→ Work instructions:
Write all entries out exactly, images excluded.
Data listing Block Start
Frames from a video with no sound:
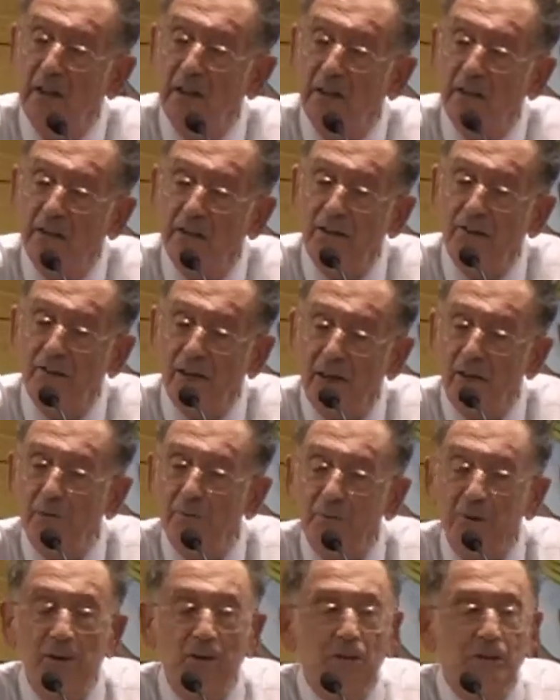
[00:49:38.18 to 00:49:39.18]
uh,
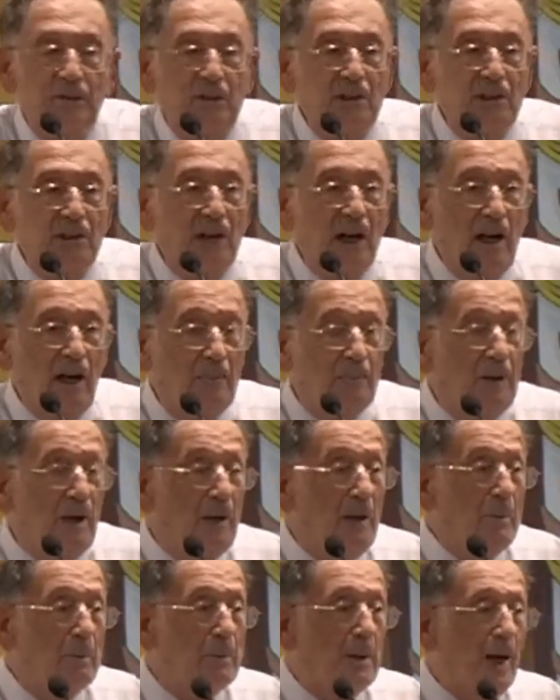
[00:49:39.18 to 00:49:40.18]
development of Islam,
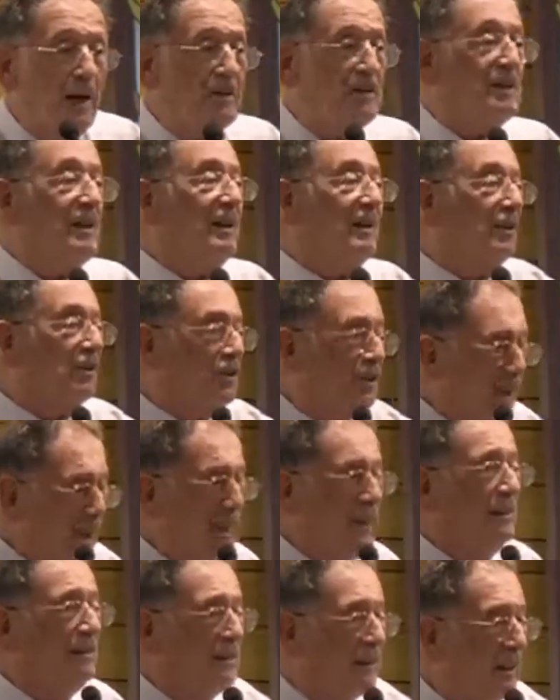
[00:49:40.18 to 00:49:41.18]
plus a
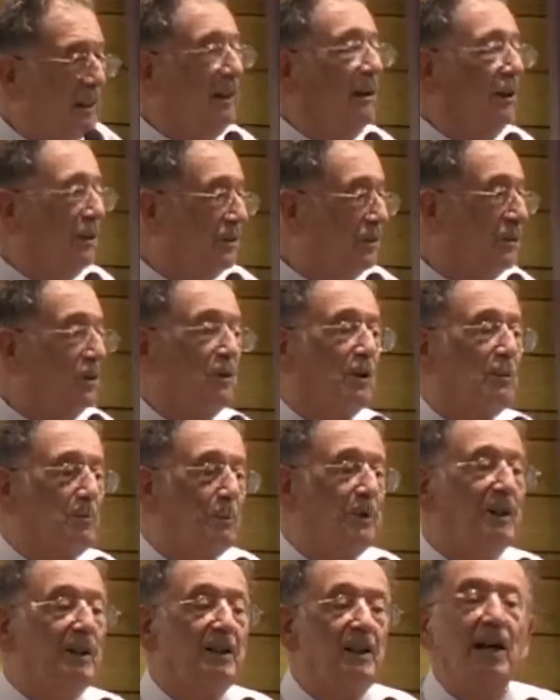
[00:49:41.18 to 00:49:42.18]
great deal of
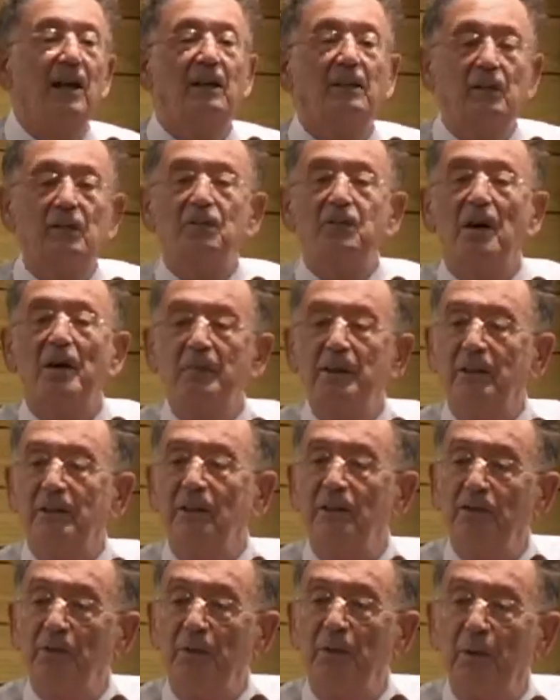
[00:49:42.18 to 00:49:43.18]
European anti
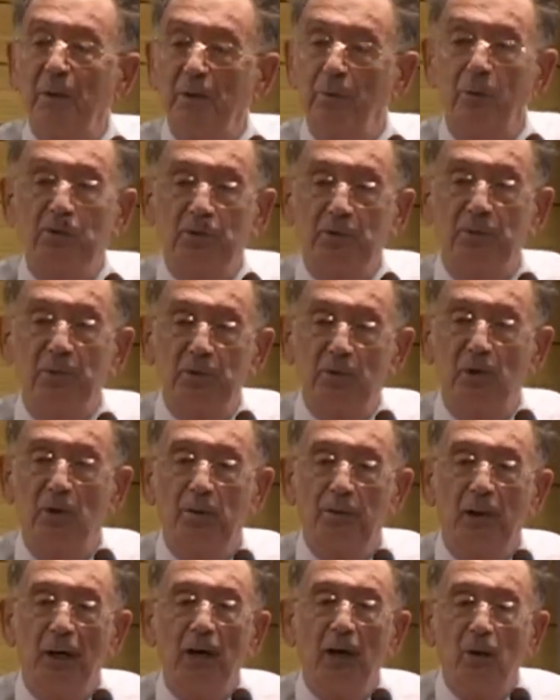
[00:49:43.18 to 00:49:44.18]
Semitism that was
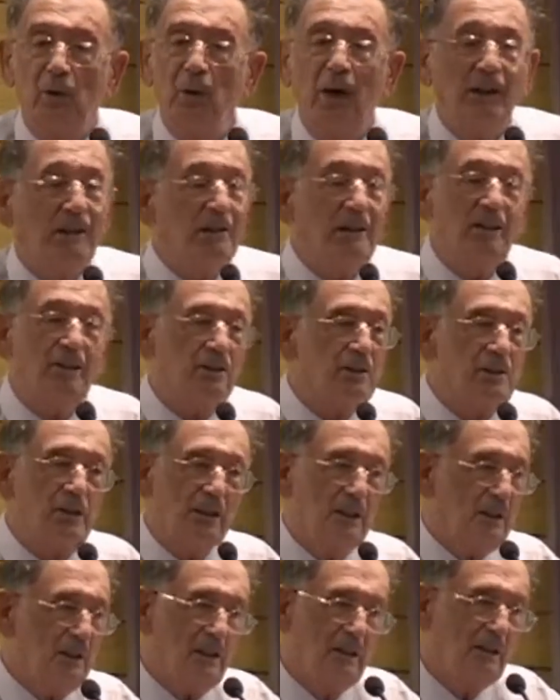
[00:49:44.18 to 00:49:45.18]
absorbed quite
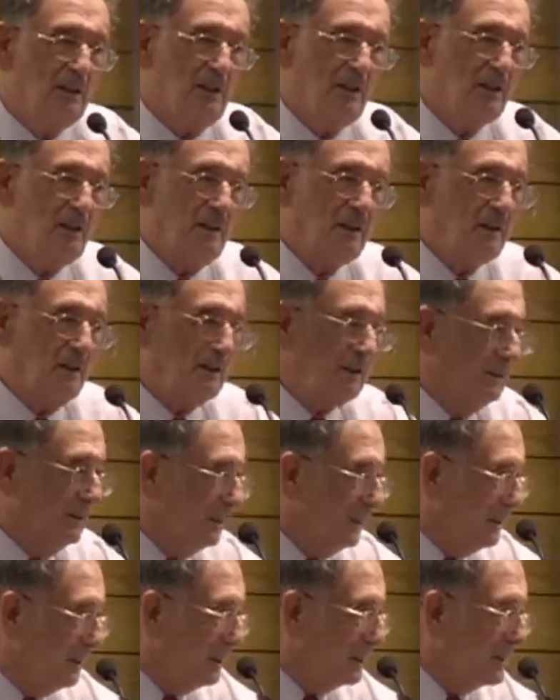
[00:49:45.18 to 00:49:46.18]
literally
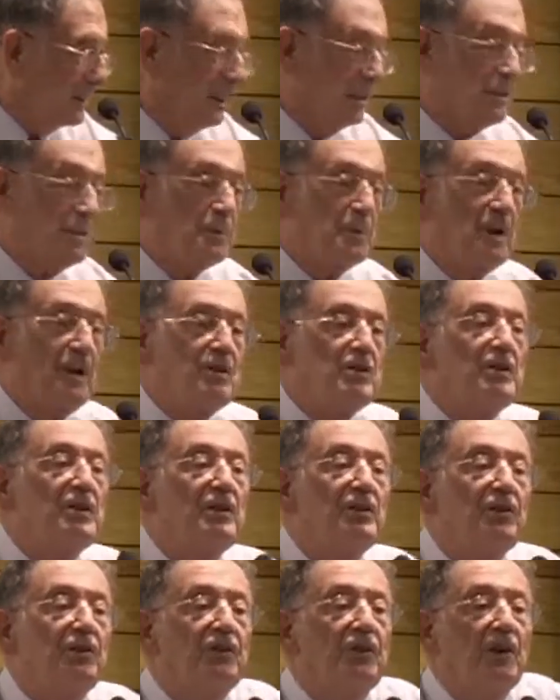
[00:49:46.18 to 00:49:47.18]
in its
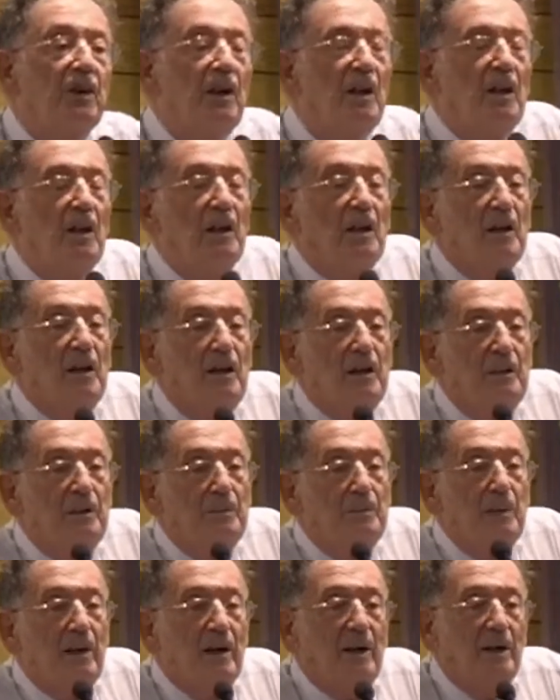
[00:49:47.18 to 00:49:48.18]
expressions uh,
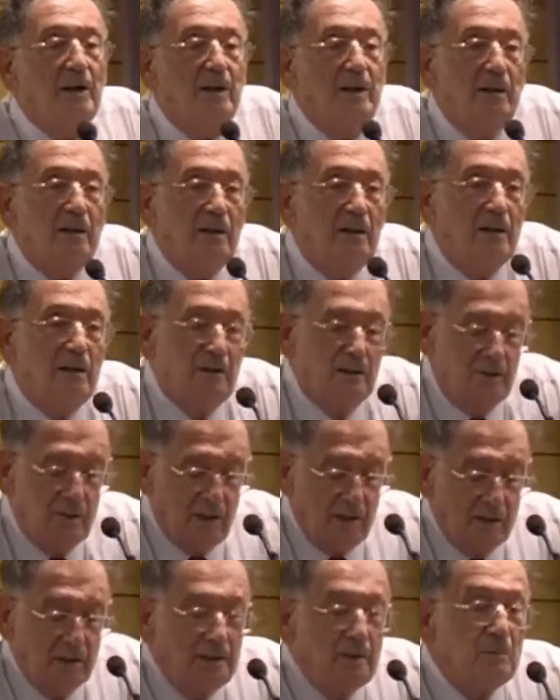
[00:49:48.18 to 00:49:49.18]
by uh,
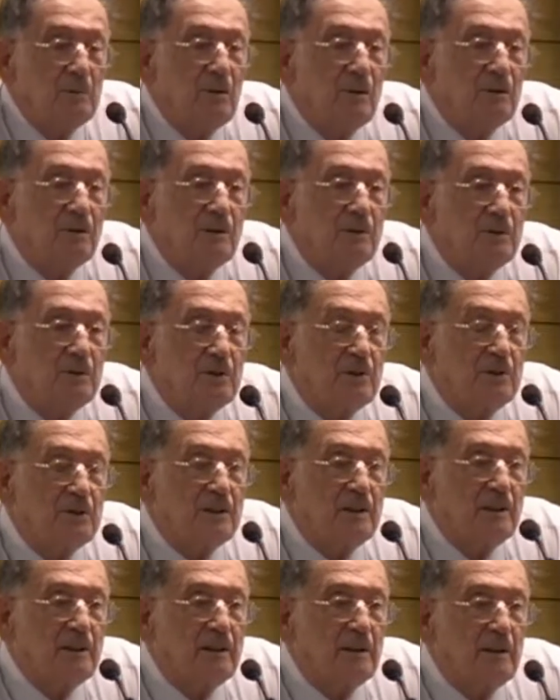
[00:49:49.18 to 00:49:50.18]
radical Muslims
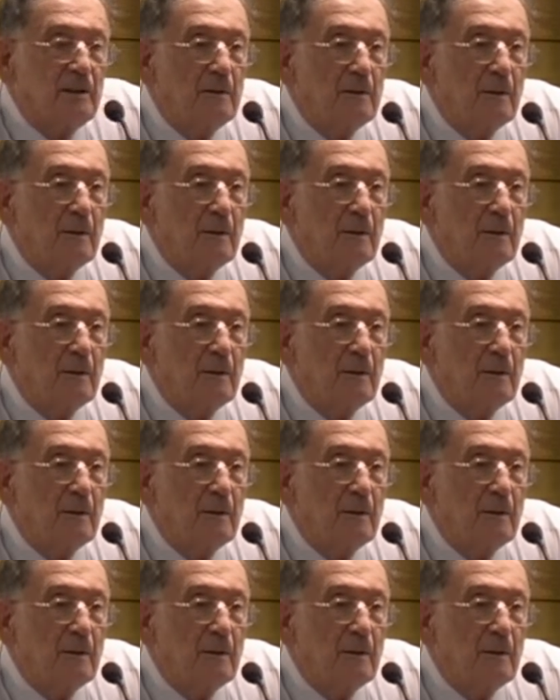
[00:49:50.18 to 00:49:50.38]
today.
Data listing Block End
→ Response to the task:
Frames from a video with no sound:
[00:49:38.18 to 00:49:39.18]
uh,
[00:49:39.18 to 00:49:40.18]
development of Islam,
[00:49:40.18 to 00:49:41.18]
plus a
[00:49:41.18 to 00:49:42.18]
great deal of
[00:49:42.18 to 00:49:43.18]
European anti
[00:49:43.18 to 00:49:44.18]
Semitism that was
[00:49:44.18 to 00:49:45.18]
absorbed quite
[00:49:45.18 to 00:49:46.18]
literally
[00:49:46.18 to 00:49:47.18]
in its
[00:49:47.18 to 00:49:48.18]
expressions uh,
[00:49:48.18 to 00:49:49.18]
by uh,
[00:49:49.18 to 00:49:50.18]
radical Muslims
[00:49:50.18 to 00:49:50.38]
today.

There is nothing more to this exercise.